What would it mean to be “neutral” on Japanese internment in the 1940s or Indian Residential Schools before the mid 1990s? What does it mean to be “neutral” on issues of informed consent or sexual assault? What does it mean to be “neutral’ on climate change or discrimination or violence against Muslim Canadians today?

It took me almost a month of reflection to really understand why, but the call for teachers to be indiscriminately “neutral” on controversial topics is anything but neutral. When it comes down to it, schools, and the communities that surround them, are not neutral places. They are places of established norms, culture and ideas, and for better or worse, being neutral in a place where established ideas and power drive what happens is a tacit endorsement of the status quo and what already dominates.

In fact, it is bizarre for schools to encourage teachers to be neutral on contentious topics when schools as institutions actively take sides on issues, promote certain viewpoints and values and advocate for their teachers and students to do the same.

My school (thankfully) is not neutral on the belief that LGBTQ students have the right to learn and live in environments free of discrimination, harassment and bullying. It actively encourages teachers and students to embody and support this belief. We have school goals on positive leadership, integrity and social responsibility that transcended our day-to-day classroom lives into everything that happens at the school — and most other schools have the same.

There are certain things that I am definitely not neutral about as a teacher. When issues of bullying, sexism or racism come up in my classroom, I address and explore them.
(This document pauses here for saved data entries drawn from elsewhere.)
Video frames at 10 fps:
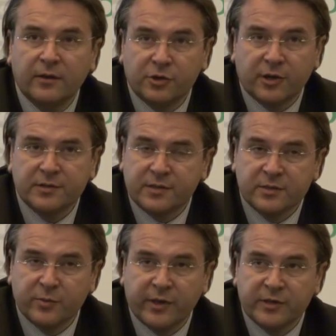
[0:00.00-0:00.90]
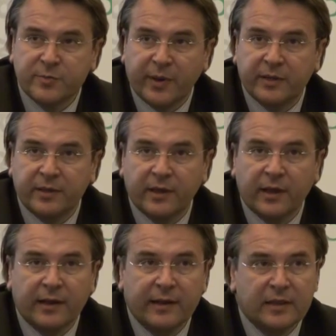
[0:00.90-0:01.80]
just as we're expecting
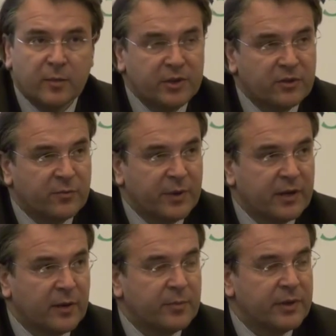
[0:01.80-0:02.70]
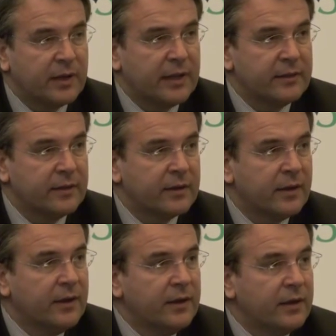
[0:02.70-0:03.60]
a little bit of pickup in lending
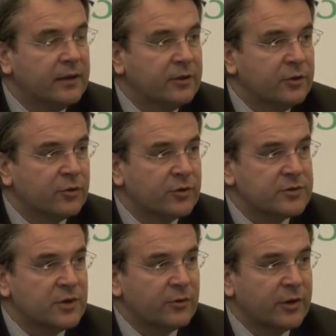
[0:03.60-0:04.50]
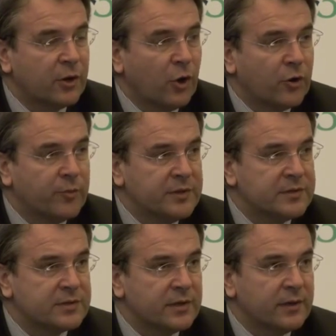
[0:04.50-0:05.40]
in the Eurozone
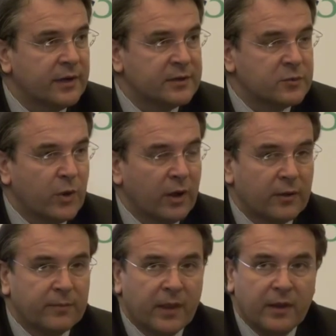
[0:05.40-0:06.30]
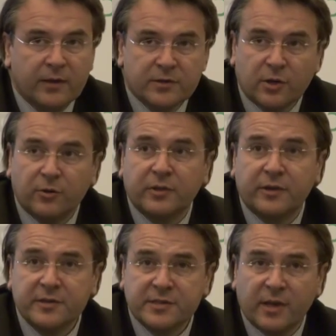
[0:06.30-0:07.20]
economies uh, as well. So there is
That doesn’t mean I tell my students what to think, but I do ask them how their actions or views align or misalign with their values or the values the school promotes — and people’s values are not neutral. 

Our values are different from our dogmas. Our values are the guiding principles that underscore how we want to be and act in the world. Our dogmas are the beliefs or rules we cling to, whether they actually reflect our values or not.
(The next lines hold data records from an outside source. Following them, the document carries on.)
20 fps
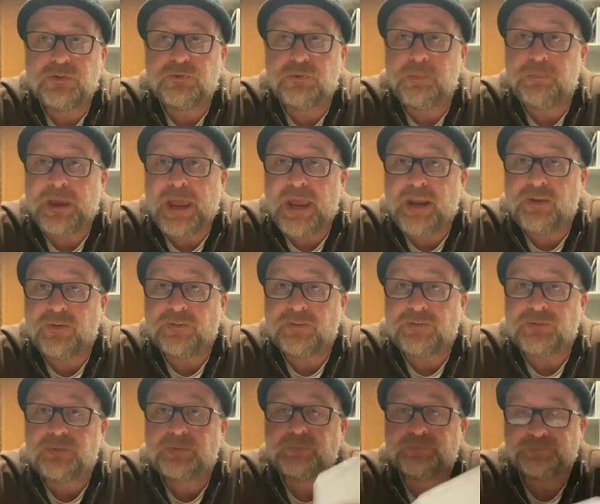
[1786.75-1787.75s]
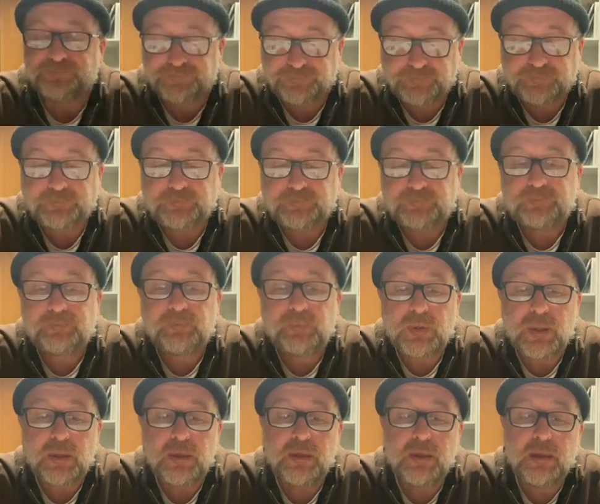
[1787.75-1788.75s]
panels
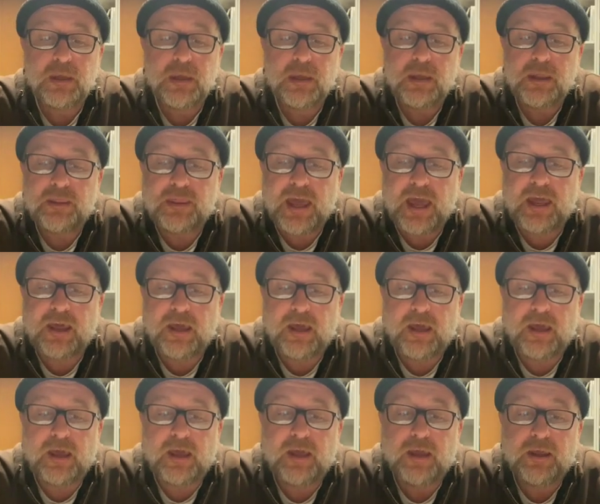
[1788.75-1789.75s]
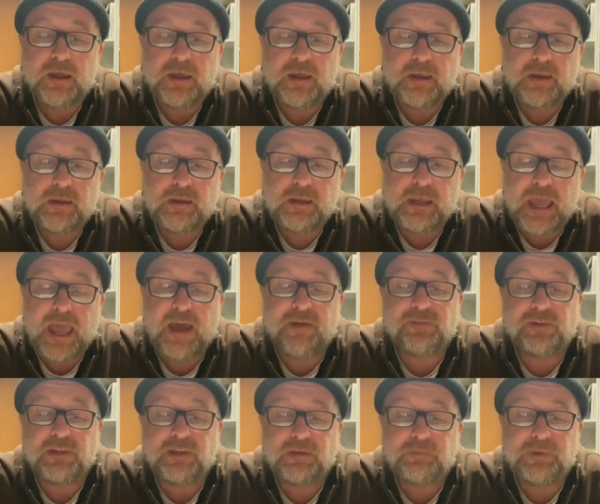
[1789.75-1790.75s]
that have a
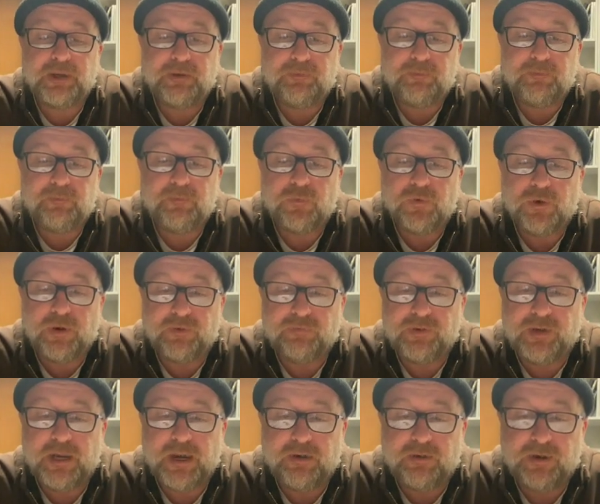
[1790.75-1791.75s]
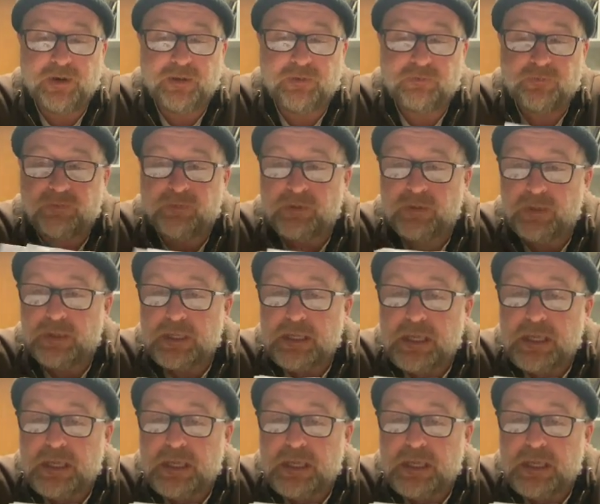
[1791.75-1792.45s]
little bit more of a narrative.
Almost every school in Canada and the U.S. would say (or like to say) that they promote the values of care, liberty and fairness. For most of us, these are values that our families and communities also endorse, that bind us together, and give us direction in how we want to live, act, and shape our world. The tension comes when we ask students to consider how a controversial issue relates to these values and the conclusions they come to conflict with their family or the school’s dogmas.

But looking at how what we do and what we teach relates to our shared values is something teachers should do whether it leads to conflict or not. In the past we have neglected to do this and things have gone very wrong — horribly wrong.  The values we expressed were out of step with our actions and we have a responsibility to try to make it right, and to try to make sure it doesn’t happen again. Recognizing if our values line up with our school or community dogmas helps us see if they need to change or be rethought. 
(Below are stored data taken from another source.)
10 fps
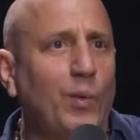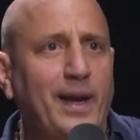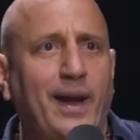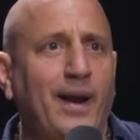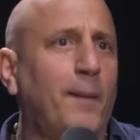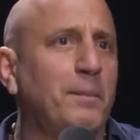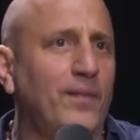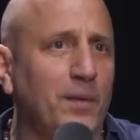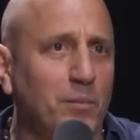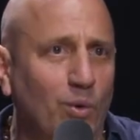waking up
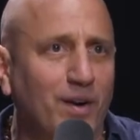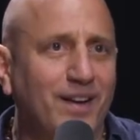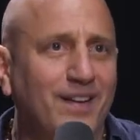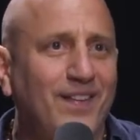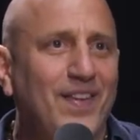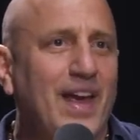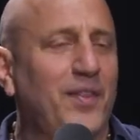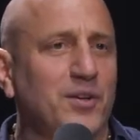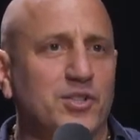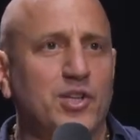in the morning,
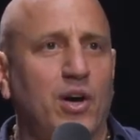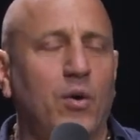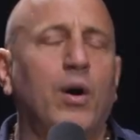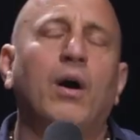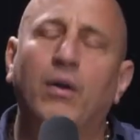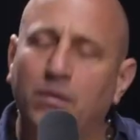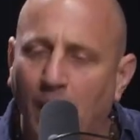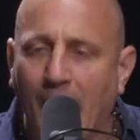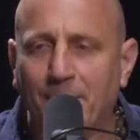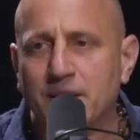and there's no, oh
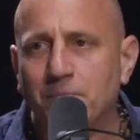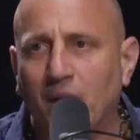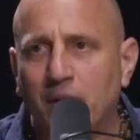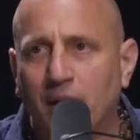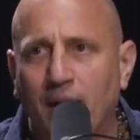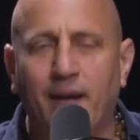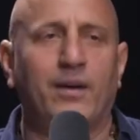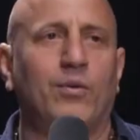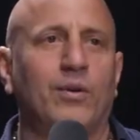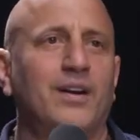crap, it's Monday,
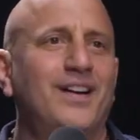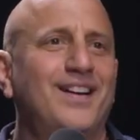or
Although it has been primarily sold as a way to ensure student intellectual freedom, teacher neutrality doesn’t do that. It creates a culture where it is acceptable for students to opt in and out of important conversations if they are difficult or challenging; it promotes passivity, not engagement.

I don’t want my students to be neutral people. I want them to be informed and engaged citizens. I want them to vote, to have an opinion, to be able to work together with other people and to recognize their shared values and interests will build a better world than was there yesterday. We are at a time in our collective history when doing this is more important than ever.

Many teachers purposely put kindness at the centre of their teaching and their work. Kindness is not neutral. Neither is hope.

Ryan Cho teaches at Terry Fox Secondary School in Port Coquitlam and has been involved in experiential and social and environmental justice education in B.C. for many years.  Ryan serves on the BC Teacher’s Federation Social Justice Committee on Anti-Poverty and writes regularly on a variety of topics.